▸ **Exercise input**
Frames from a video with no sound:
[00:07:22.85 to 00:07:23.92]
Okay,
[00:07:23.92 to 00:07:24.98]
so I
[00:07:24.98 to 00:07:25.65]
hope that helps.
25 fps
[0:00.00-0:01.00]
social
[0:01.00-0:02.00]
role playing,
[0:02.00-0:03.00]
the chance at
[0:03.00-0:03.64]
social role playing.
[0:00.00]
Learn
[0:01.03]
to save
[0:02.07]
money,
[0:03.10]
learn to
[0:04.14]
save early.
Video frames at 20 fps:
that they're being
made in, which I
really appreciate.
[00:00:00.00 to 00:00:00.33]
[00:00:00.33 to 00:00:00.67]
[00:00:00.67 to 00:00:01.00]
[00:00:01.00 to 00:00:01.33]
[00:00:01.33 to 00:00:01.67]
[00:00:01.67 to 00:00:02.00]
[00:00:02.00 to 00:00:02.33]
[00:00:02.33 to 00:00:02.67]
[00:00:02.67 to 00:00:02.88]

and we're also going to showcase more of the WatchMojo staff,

▸ **Task to carry out**
An exact copy of the listing above is what this exercise asks for.

▸ **Response area**
Frames from a video with no sound:
[00:07:22.85 to 00:07:23.92]
Okay,
[00:07:23.92 to 00:07:24.98]
so I
[00:07:24.98 to 00:07:25.65]
hope that helps.
25 fps
[0:00.00-0:01.00]
social
[0:01.00-0:02.00]
role playing,
[0:02.00-0:03.00]
the chance at
[0:03.00-0:03.64]
social role playing.
[0:00.00]
Learn
[0:01.03]
to save
[0:02.07]
money,
[0:03.10]
learn to
[0:04.14]
save early.
Video frames at 20 fps:
that they're being
made in, which I
really appreciate.
[00:00:00.00 to 00:00:00.33]
[00:00:00.33 to 00:00:00.67]
[00:00:00.67 to 00:00:01.00]
[00:00:01.00 to 00:00:01.33]
[00:00:01.33 to 00:00:01.67]
[00:00:01.67 to 00:00:02.00]
[00:00:02.00 to 00:00:02.33]
[00:00:02.33 to 00:00:02.67]
[00:00:02.67 to 00:00:02.88]

and we're also going to showcase more of the WatchMojo staff,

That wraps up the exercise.